While you copy the lines below, skip the pictures and keep the rest exact.
━━━━━━━━━━━━━━━━━━━━
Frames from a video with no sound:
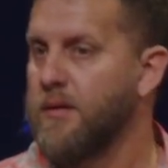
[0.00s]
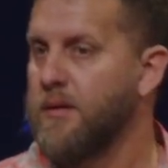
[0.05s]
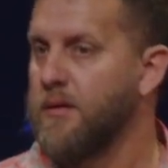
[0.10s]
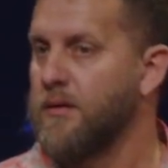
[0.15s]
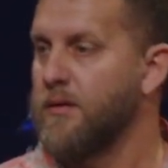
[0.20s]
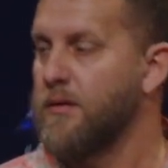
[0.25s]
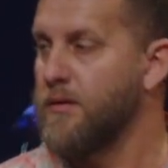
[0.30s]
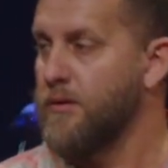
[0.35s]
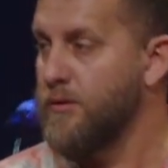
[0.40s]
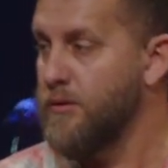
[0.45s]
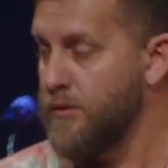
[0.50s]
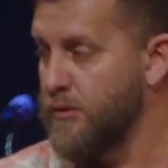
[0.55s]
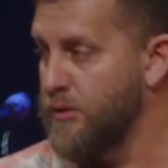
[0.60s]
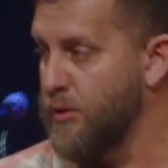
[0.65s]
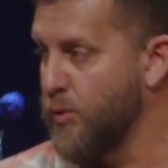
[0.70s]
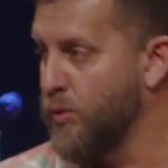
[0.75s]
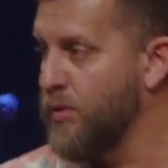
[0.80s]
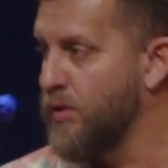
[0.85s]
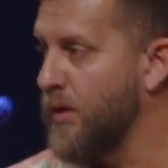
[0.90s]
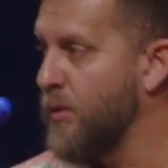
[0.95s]

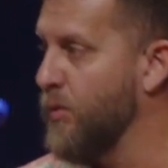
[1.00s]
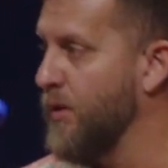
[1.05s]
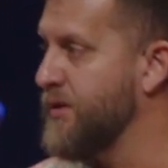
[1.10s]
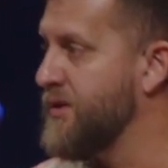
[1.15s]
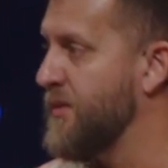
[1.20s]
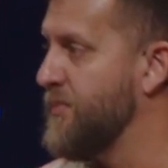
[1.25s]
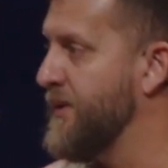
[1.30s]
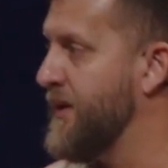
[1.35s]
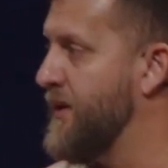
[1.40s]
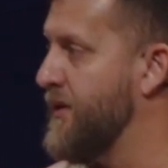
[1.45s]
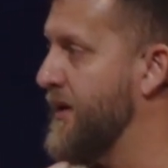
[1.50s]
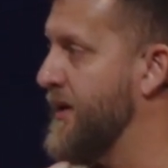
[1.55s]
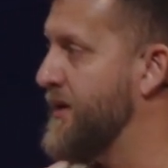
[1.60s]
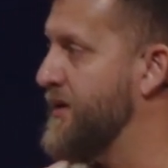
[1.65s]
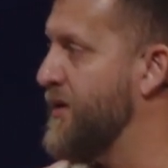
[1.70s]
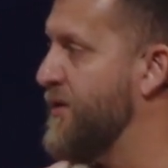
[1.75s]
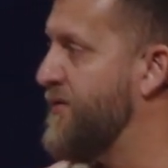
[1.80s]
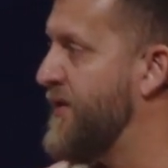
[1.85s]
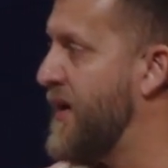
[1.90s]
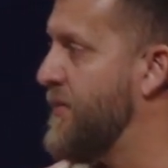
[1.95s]
You are a worship leader in
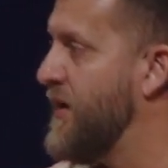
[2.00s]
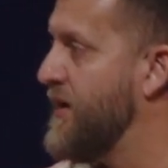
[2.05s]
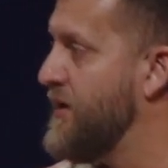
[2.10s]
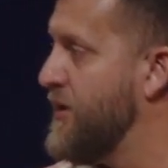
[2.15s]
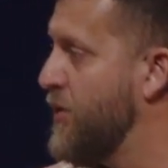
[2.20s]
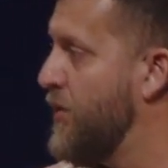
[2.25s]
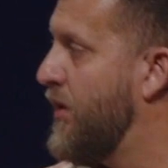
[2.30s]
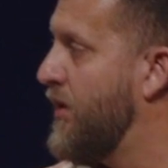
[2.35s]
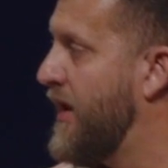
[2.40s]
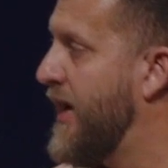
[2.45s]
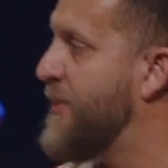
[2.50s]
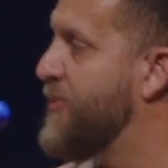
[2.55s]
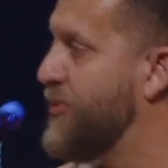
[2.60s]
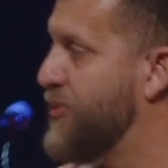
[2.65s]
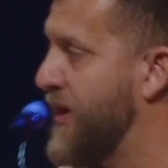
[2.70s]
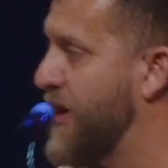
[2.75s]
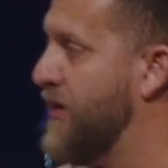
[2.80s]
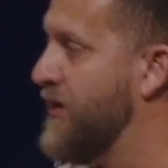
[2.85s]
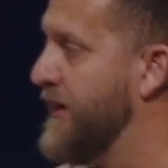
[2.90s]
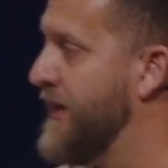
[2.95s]
your family. You are a
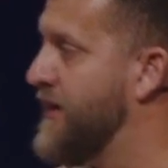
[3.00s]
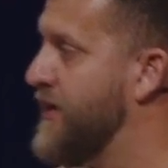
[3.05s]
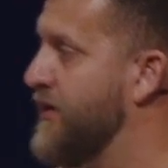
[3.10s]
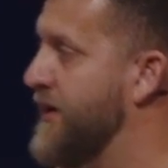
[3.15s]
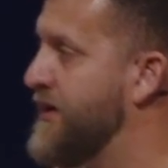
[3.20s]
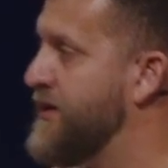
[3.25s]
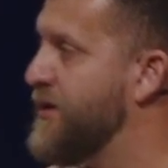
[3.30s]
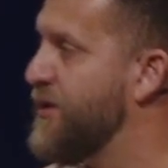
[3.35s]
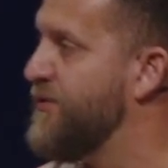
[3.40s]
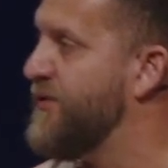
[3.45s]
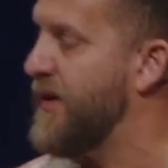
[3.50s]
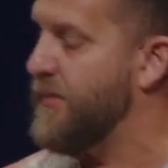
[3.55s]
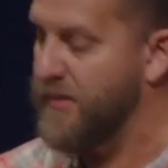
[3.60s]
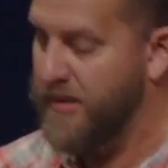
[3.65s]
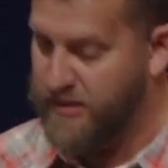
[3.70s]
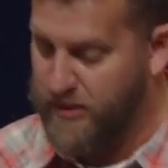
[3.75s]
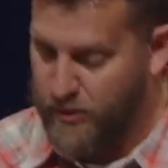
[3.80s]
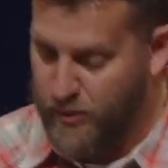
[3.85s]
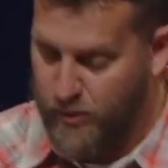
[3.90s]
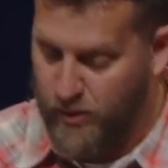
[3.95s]
prayer leader in your
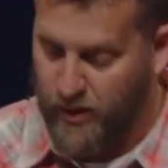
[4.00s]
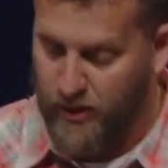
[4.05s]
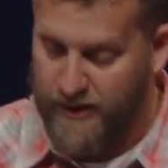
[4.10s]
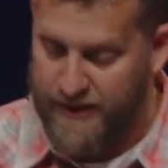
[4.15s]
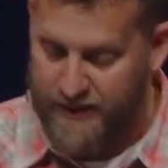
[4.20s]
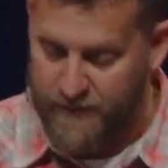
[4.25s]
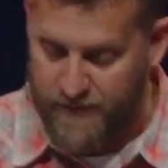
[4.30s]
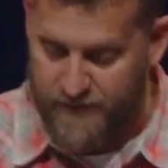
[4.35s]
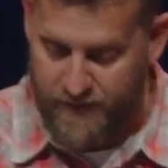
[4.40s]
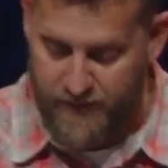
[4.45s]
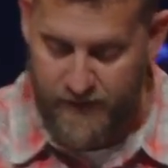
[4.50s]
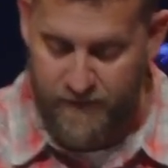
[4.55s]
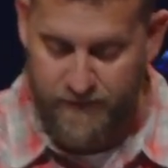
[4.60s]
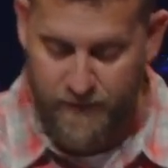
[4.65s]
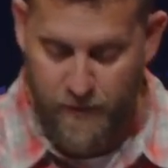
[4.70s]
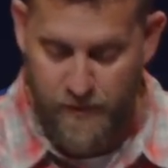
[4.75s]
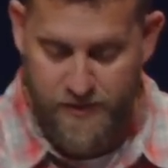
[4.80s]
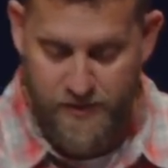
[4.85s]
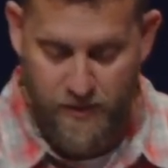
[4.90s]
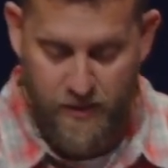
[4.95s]
family. You are an
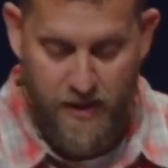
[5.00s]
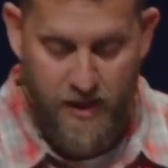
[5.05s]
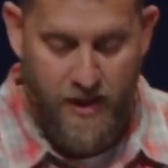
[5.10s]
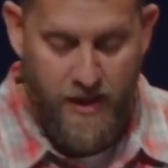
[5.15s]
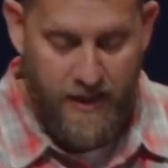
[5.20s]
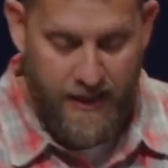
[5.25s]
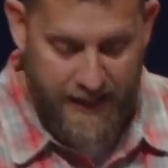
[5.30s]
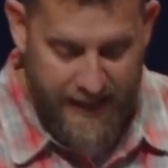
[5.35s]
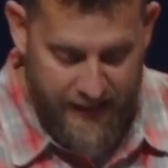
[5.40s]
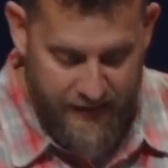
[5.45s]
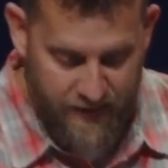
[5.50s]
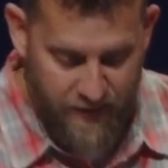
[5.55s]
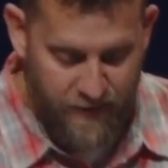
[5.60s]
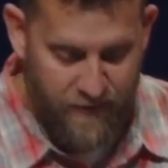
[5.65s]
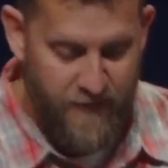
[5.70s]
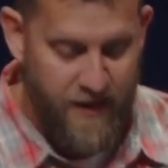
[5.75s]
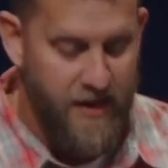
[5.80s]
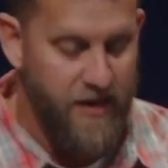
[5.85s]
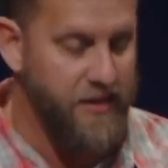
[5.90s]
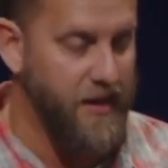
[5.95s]
influencer in the
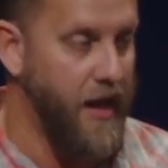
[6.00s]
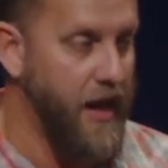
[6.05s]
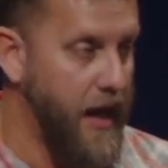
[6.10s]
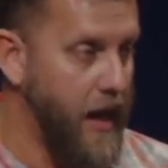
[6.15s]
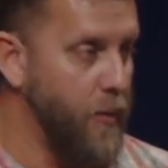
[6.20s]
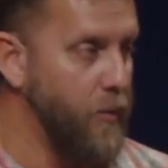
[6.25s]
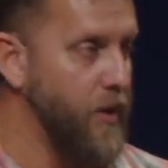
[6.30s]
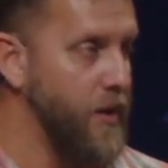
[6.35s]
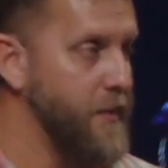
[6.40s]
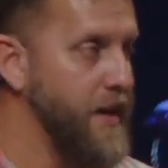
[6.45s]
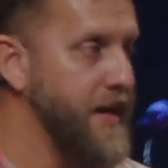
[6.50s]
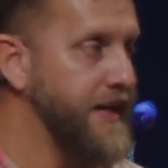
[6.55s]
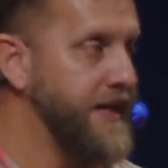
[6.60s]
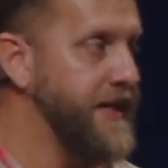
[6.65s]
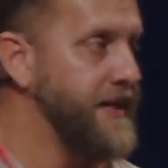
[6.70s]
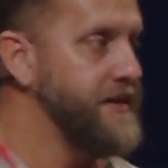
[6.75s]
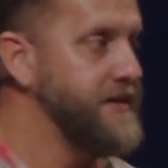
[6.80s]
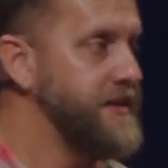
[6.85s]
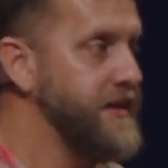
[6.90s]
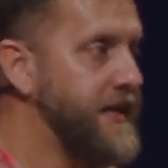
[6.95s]
faith. I, I want my
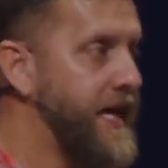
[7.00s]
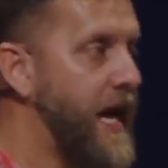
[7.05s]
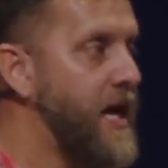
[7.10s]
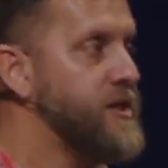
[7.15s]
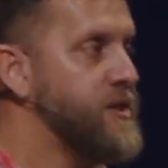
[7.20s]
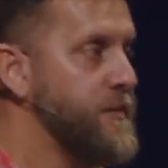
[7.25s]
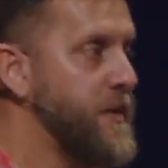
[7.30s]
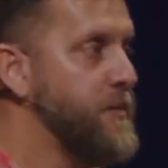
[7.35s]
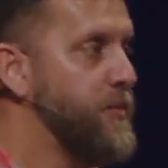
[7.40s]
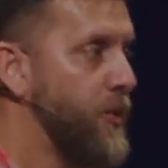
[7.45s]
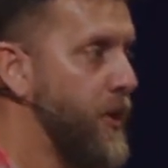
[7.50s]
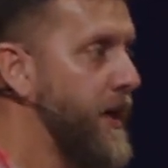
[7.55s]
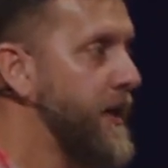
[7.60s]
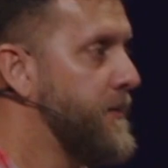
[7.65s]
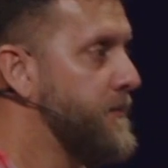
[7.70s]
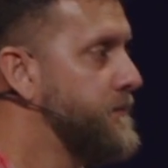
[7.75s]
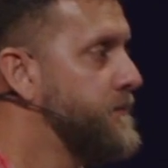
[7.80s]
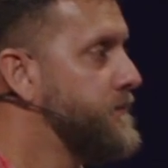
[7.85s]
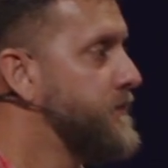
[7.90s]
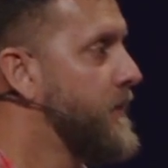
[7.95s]
kids to catch me
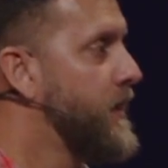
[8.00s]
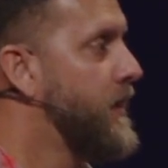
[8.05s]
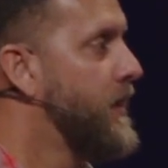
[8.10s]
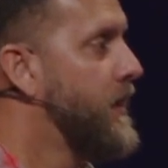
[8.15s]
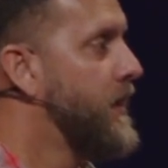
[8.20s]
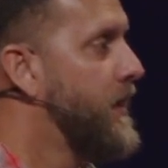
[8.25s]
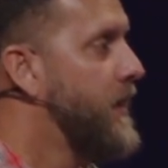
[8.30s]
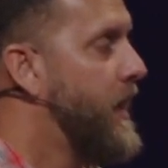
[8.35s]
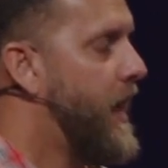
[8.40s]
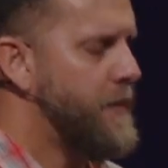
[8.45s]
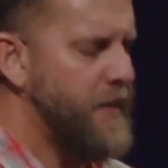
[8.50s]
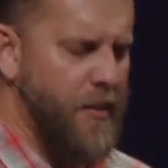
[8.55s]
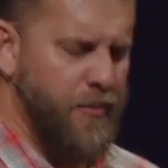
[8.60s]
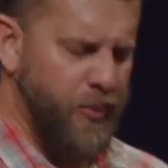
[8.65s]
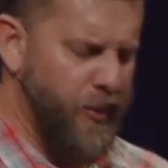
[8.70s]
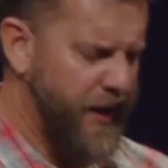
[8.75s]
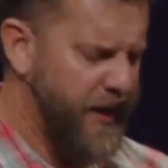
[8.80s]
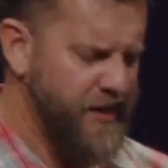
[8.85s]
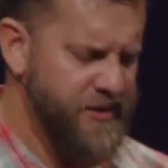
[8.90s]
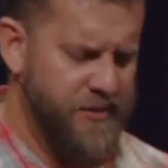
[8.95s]
praying. I'm not
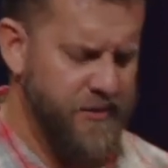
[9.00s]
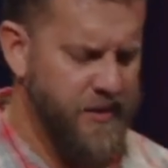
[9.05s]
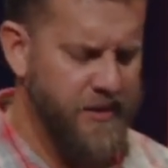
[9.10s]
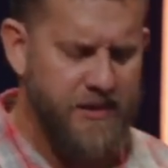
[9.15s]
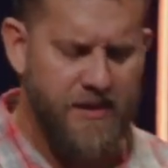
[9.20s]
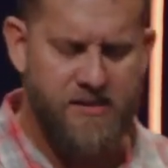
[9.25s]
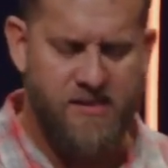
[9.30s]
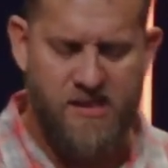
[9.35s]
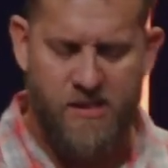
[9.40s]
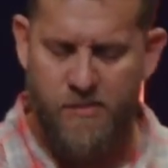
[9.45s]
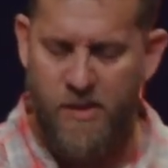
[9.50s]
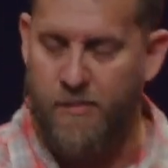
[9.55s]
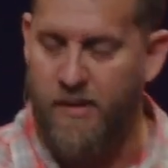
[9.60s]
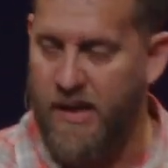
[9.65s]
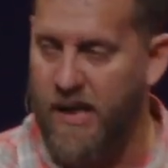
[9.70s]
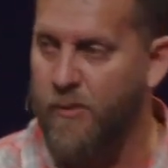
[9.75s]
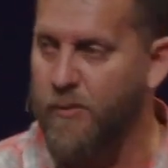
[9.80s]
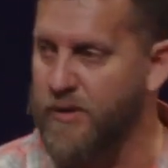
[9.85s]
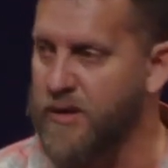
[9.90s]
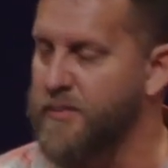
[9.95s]
praying so that they see me, but
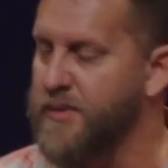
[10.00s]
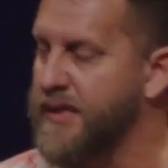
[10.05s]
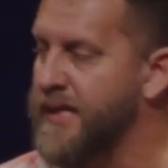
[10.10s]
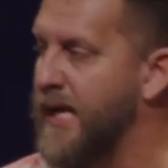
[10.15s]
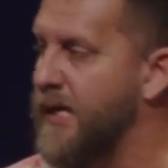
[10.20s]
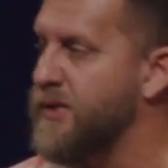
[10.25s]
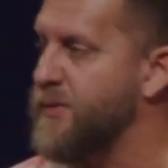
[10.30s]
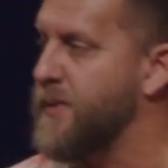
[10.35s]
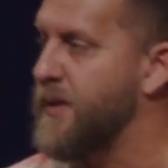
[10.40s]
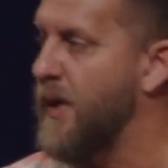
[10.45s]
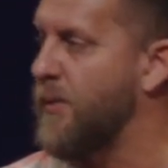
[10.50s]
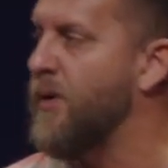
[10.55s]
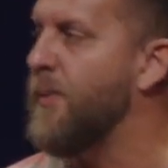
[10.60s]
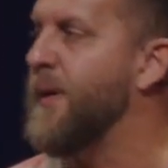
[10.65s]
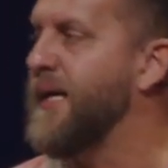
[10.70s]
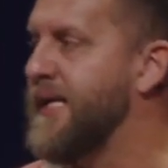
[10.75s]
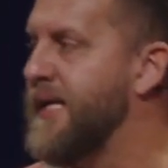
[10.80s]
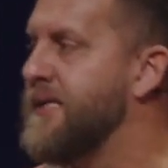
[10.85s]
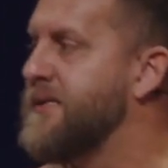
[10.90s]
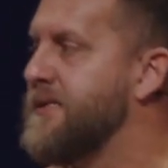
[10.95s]
I want them to catch me. I want
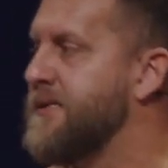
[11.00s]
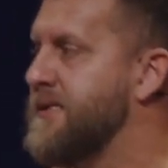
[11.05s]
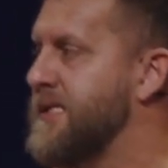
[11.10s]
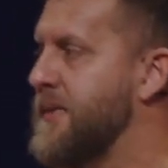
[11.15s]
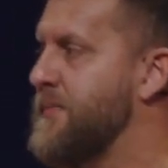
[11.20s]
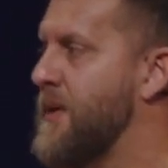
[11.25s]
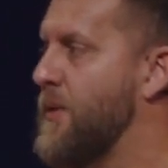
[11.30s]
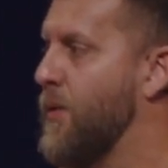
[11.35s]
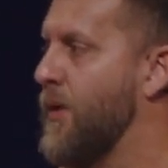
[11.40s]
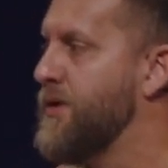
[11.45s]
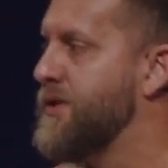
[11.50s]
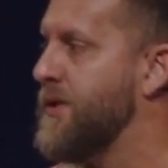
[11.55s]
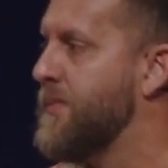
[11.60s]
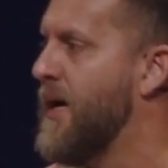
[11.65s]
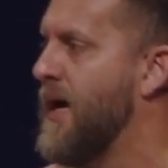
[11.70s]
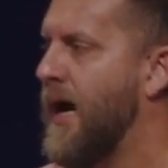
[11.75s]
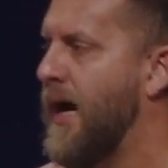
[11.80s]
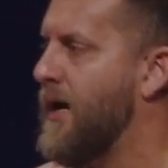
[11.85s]
my kids to see me worship.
━━━━━━━━━━━━━━━━━━━━
### Written answer
Frames from a video with no sound:
[0.00s]
[0.05s]
[0.10s]
[0.15s]
[0.20s]
[0.25s]
[0.30s]
[0.35s]
[0.40s]
[0.45s]
[0.50s]
[0.55s]
[0.60s]
[0.65s]
[0.70s]
[0.75s]
[0.80s]
[0.85s]
[0.90s]
[0.95s]

[1.00s]
[1.05s]
[1.10s]
[1.15s]
[1.20s]
[1.25s]
[1.30s]
[1.35s]
[1.40s]
[1.45s]
[1.50s]
[1.55s]
[1.60s]
[1.65s]
[1.70s]
[1.75s]
[1.80s]
[1.85s]
[1.90s]
[1.95s]
You are a worship leader in
[2.00s]
[2.05s]
[2.10s]
[2.15s]
[2.20s]
[2.25s]
[2.30s]
[2.35s]
[2.40s]
[2.45s]
[2.50s]
[2.55s]
[2.60s]
[2.65s]
[2.70s]
[2.75s]
[2.80s]
[2.85s]
[2.90s]
[2.95s]
your family. You are a
[3.00s]
[3.05s]
[3.10s]
[3.15s]
[3.20s]
[3.25s]
[3.30s]
[3.35s]
[3.40s]
[3.45s]
[3.50s]
[3.55s]
[3.60s]
[3.65s]
[3.70s]
[3.75s]
[3.80s]
[3.85s]
[3.90s]
[3.95s]
prayer leader in your
[4.00s]
[4.05s]
[4.10s]
[4.15s]
[4.20s]
[4.25s]
[4.30s]
[4.35s]
[4.40s]
[4.45s]
[4.50s]
[4.55s]
[4.60s]
[4.65s]
[4.70s]
[4.75s]
[4.80s]
[4.85s]
[4.90s]
[4.95s]
family. You are an
[5.00s]
[5.05s]
[5.10s]
[5.15s]
[5.20s]
[5.25s]
[5.30s]
[5.35s]
[5.40s]
[5.45s]
[5.50s]
[5.55s]
[5.60s]
[5.65s]
[5.70s]
[5.75s]
[5.80s]
[5.85s]
[5.90s]
[5.95s]
influencer in the
[6.00s]
[6.05s]
[6.10s]
[6.15s]
[6.20s]
[6.25s]
[6.30s]
[6.35s]
[6.40s]
[6.45s]
[6.50s]
[6.55s]
[6.60s]
[6.65s]
[6.70s]
[6.75s]
[6.80s]
[6.85s]
[6.90s]
[6.95s]
faith. I, I want my
[7.00s]
[7.05s]
[7.10s]
[7.15s]
[7.20s]
[7.25s]
[7.30s]
[7.35s]
[7.40s]
[7.45s]
[7.50s]
[7.55s]
[7.60s]
[7.65s]
[7.70s]
[7.75s]
[7.80s]
[7.85s]
[7.90s]
[7.95s]
kids to catch me
[8.00s]
[8.05s]
[8.10s]
[8.15s]
[8.20s]
[8.25s]
[8.30s]
[8.35s]
[8.40s]
[8.45s]
[8.50s]
[8.55s]
[8.60s]
[8.65s]
[8.70s]
[8.75s]
[8.80s]
[8.85s]
[8.90s]
[8.95s]
praying. I'm not
[9.00s]
[9.05s]
[9.10s]
[9.15s]
[9.20s]
[9.25s]
[9.30s]
[9.35s]
[9.40s]
[9.45s]
[9.50s]
[9.55s]
[9.60s]
[9.65s]
[9.70s]
[9.75s]
[9.80s]
[9.85s]
[9.90s]
[9.95s]
praying so that they see me, but
[10.00s]
[10.05s]
[10.10s]
[10.15s]
[10.20s]
[10.25s]
[10.30s]
[10.35s]
[10.40s]
[10.45s]
[10.50s]
[10.55s]
[10.60s]
[10.65s]
[10.70s]
[10.75s]
[10.80s]
[10.85s]
[10.90s]
[10.95s]
I want them to catch me. I want
[11.00s]
[11.05s]
[11.10s]
[11.15s]
[11.20s]
[11.25s]
[11.30s]
[11.35s]
[11.40s]
[11.45s]
[11.50s]
[11.55s]
[11.60s]
[11.65s]
[11.70s]
[11.75s]
[11.80s]
[11.85s]
my kids to see me worship.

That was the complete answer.